Improper Death Cleanup – The Hidden Dangers

DEATH-CLEANUP

Typical and most probably notorious scenes where violent crimes are recorded are plays, travels, even inns. Life will never remain the same for victims of such gory crimes as seen during the tragedy of Chicago’s basketball shooting. One of the ways to initiate the healing process is to restore the tragic site to pre-crime conditions or better via a proper death cleanup routine. Just as important is to prevent the spread of blood-borne pathogens at the crime scene. Since 2000, about 40 mass shootings have been registered to be the cause of 233 injuries and 309 deaths.

It might seem that the crime scene remains are less prevalent, but that doesn’t erase the need for a proper death cleanup routine to avoid continual risks. The unknown is the amount of danger that other people are predisposed to without evacuating the biological hazards. It may come as a surprise that sites of weeks-old tragedies often pose a substantial threat to the environment. Meanwhile, the risk of coming in contact with blood-borne pathogens is best avoided.

According to a poll, an average US citizen amongst 23 others might have hepatitis B or C, or HIV. Recalling the number of cases till date, the most prevalent blood-borne diseases are Hepatitis C, MRSA, Hepatitis B, and HIV, in that order.

When death has been recorded at a crime scene and is accompanied by blood loss, most people believe it is sufficient to wash off the blood. After all, out of sight is often out of mind. But death cleanup requires more than that. Violent crime scenes cannot be disinfected with water only. Even when bleach is recommended, there are specific brands that ‘get the job done.’ Decontamination during death cleanup is as necessary as ridding the victims of the agony associated with the crime. To restore the crime scene effectively, there is need to use prescribed washing agents and tools that are specifically for blood contaminations. While MRSA can live outside the body for several months, Hepatitis B and C, and HIV can survive for seven days, four days, and four weeks respectively. In the absence of bleaching agents, any victim can contract these blood-borne diseases at a crime scene devoid of death cleanup.
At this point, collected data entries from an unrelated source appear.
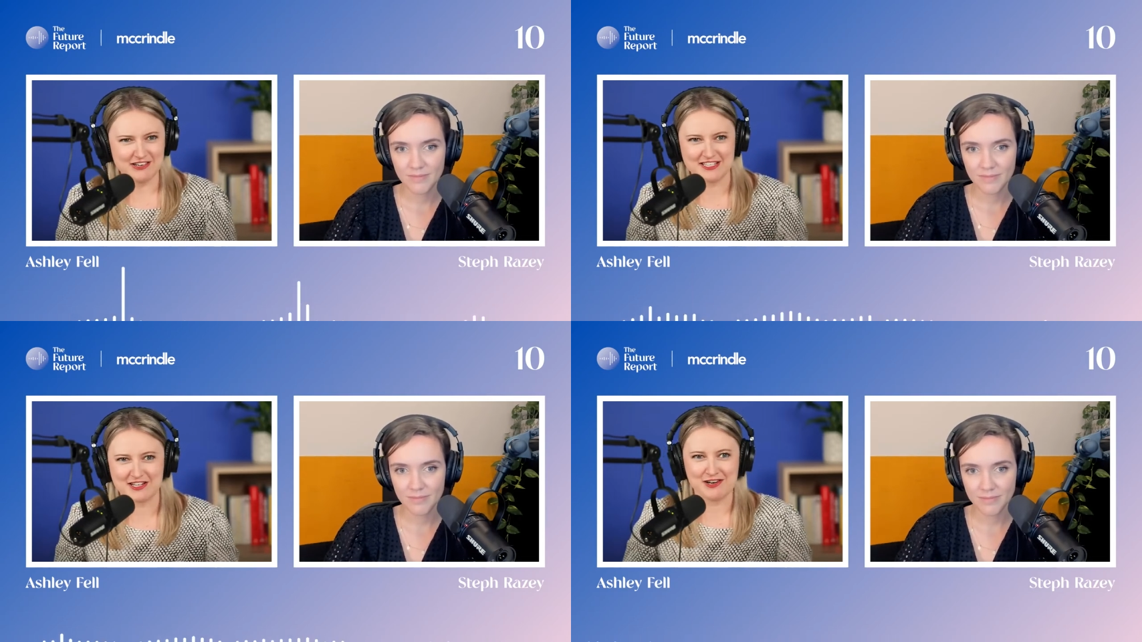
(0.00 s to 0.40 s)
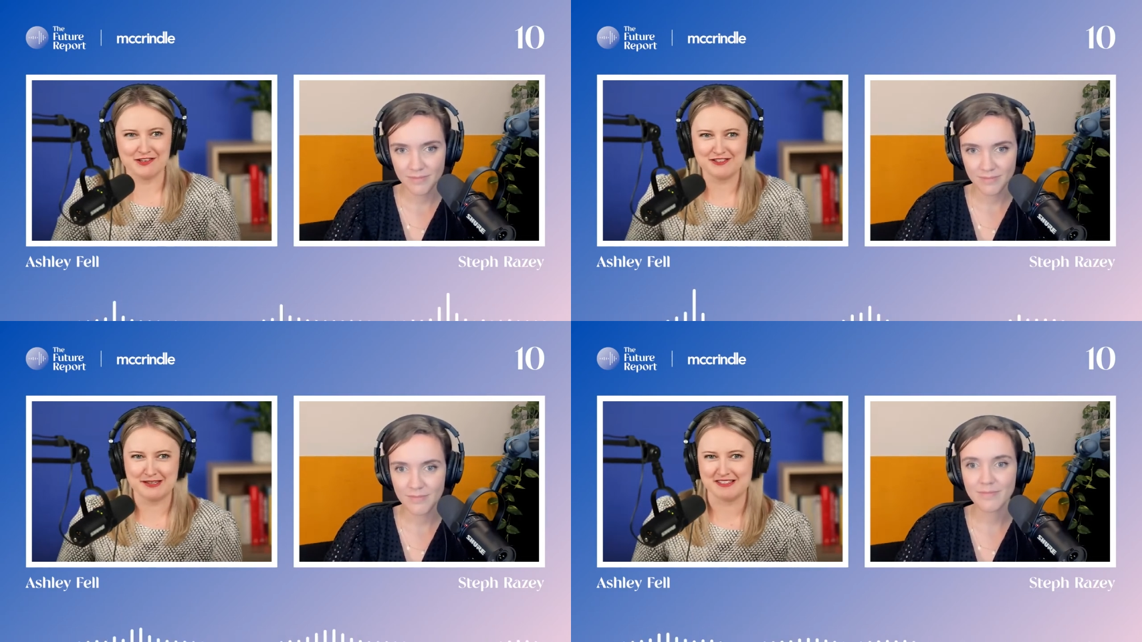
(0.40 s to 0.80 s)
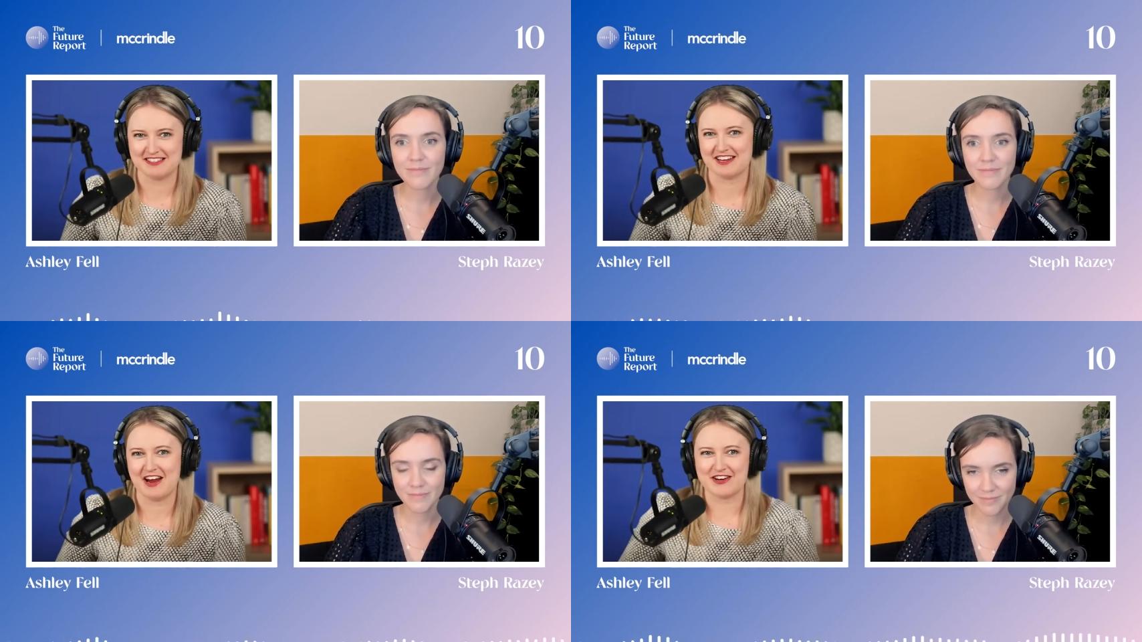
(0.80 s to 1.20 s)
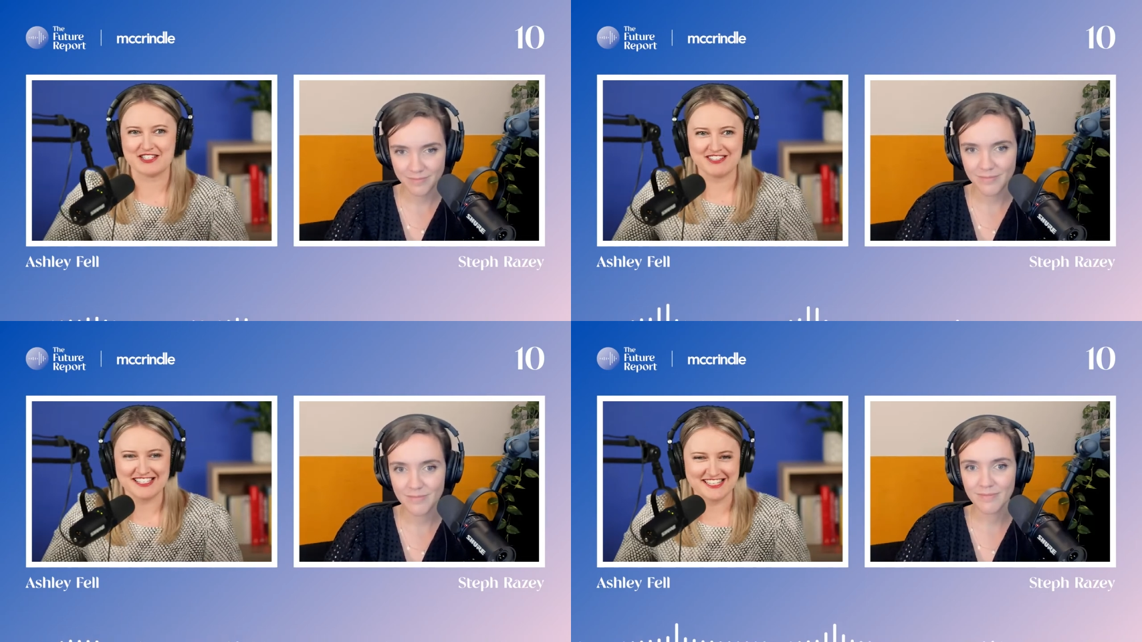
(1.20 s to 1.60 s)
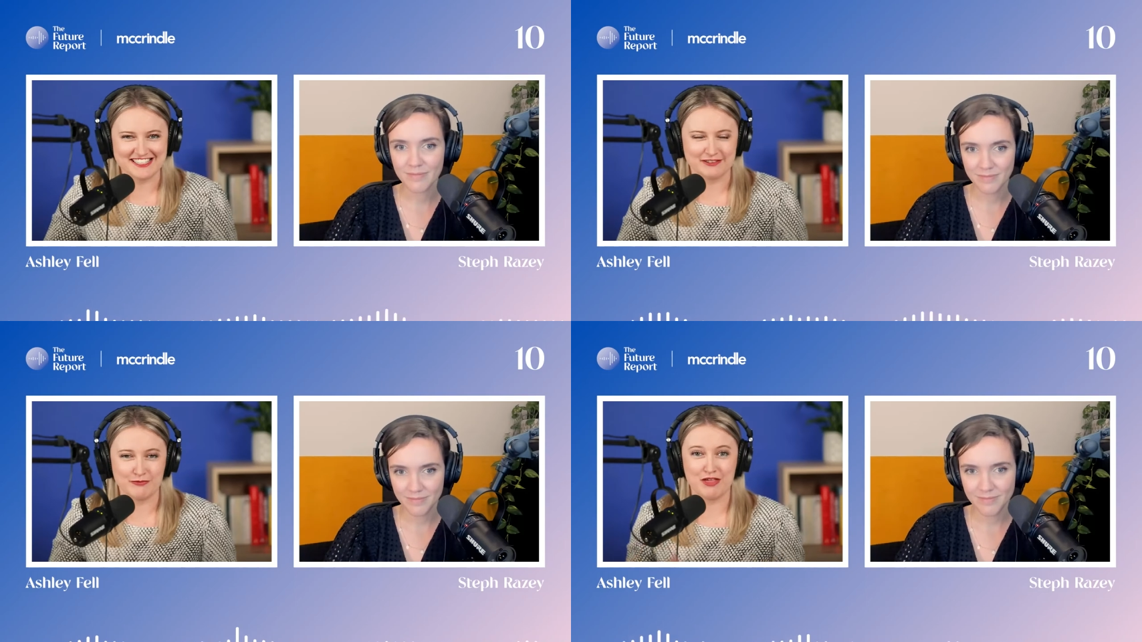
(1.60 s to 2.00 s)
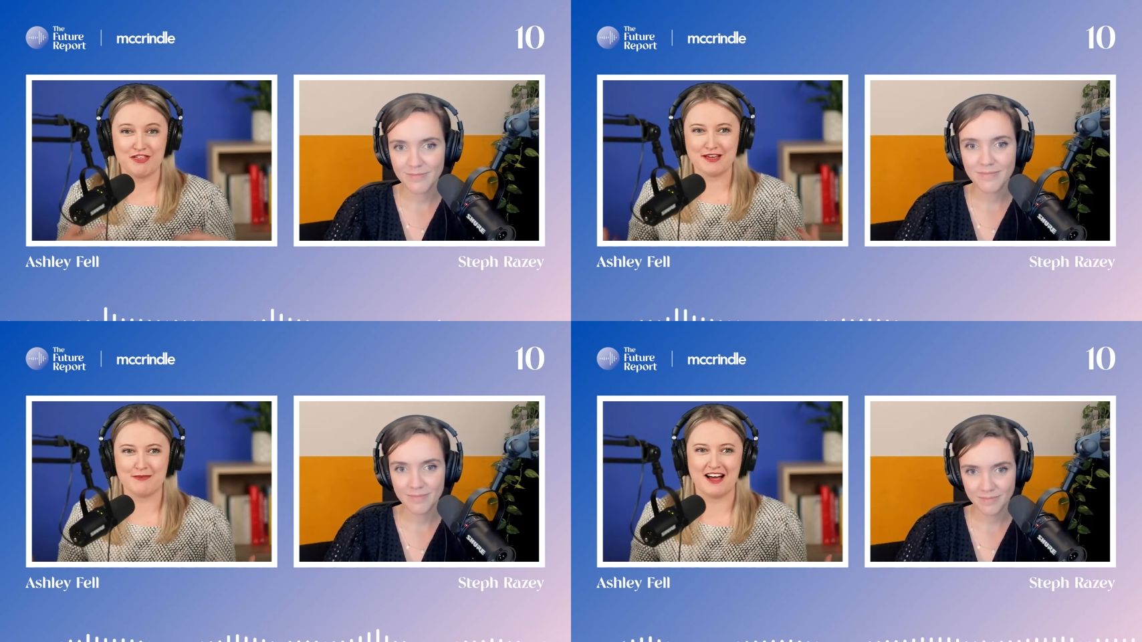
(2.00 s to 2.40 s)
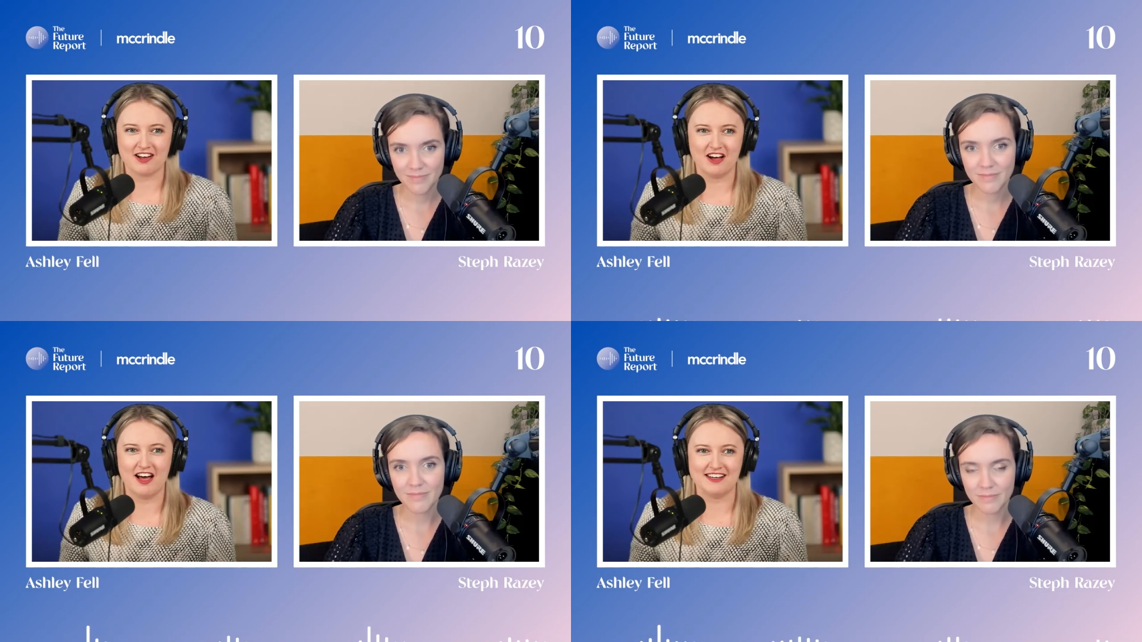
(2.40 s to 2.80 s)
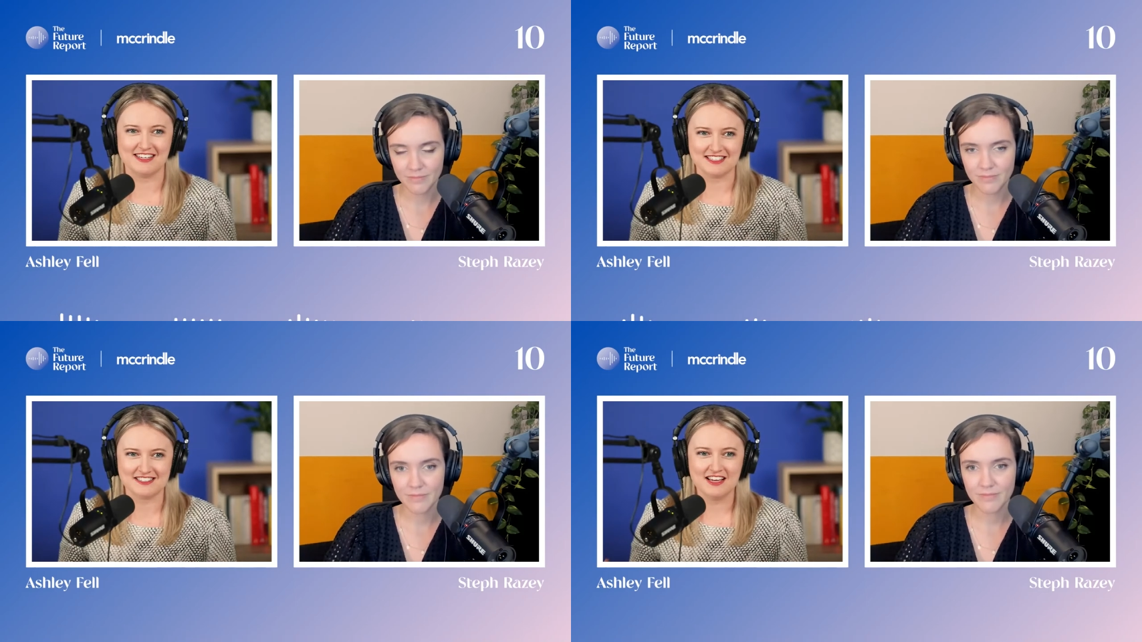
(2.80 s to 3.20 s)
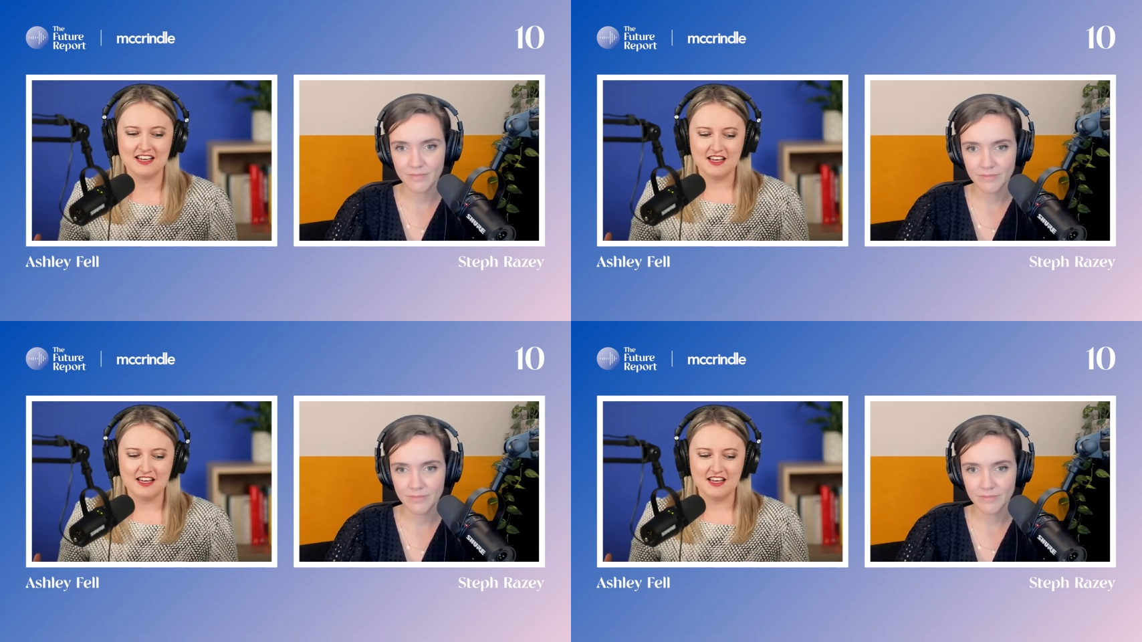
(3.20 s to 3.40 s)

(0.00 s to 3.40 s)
Speaker 1: Is it a concept? Is it a characteristic? Like when we think about kindness,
When dealing with biological materials, pay cognizance to proper disinfectants that can purge out the diseases. For instance, HBV, HCV, MERSA, and HIV require broad-spectrum disinfectants. More so, you must ‘hose off the blood’ before applying disinfectant. A specific procedure in dealing with HIV-1 is to disinfect the contaminated surface and let sit for 30 seconds. For hepatitis, the time required is 10 minutes. Disinfectants should sit on contaminated areas for about 10 minutes before applying other chemicals.

The importance of death cleanup is seen in two ways – 

  1. Restoring the crime scene to reasonable condition and bestowing peace of mind on the victims and the property owners. 
  2. Putting up a shield of protection for the property owners and people living within miles of the crime scene. Death cleanup is essential (if a crime has occurred) in children’s playgrounds or public parks too.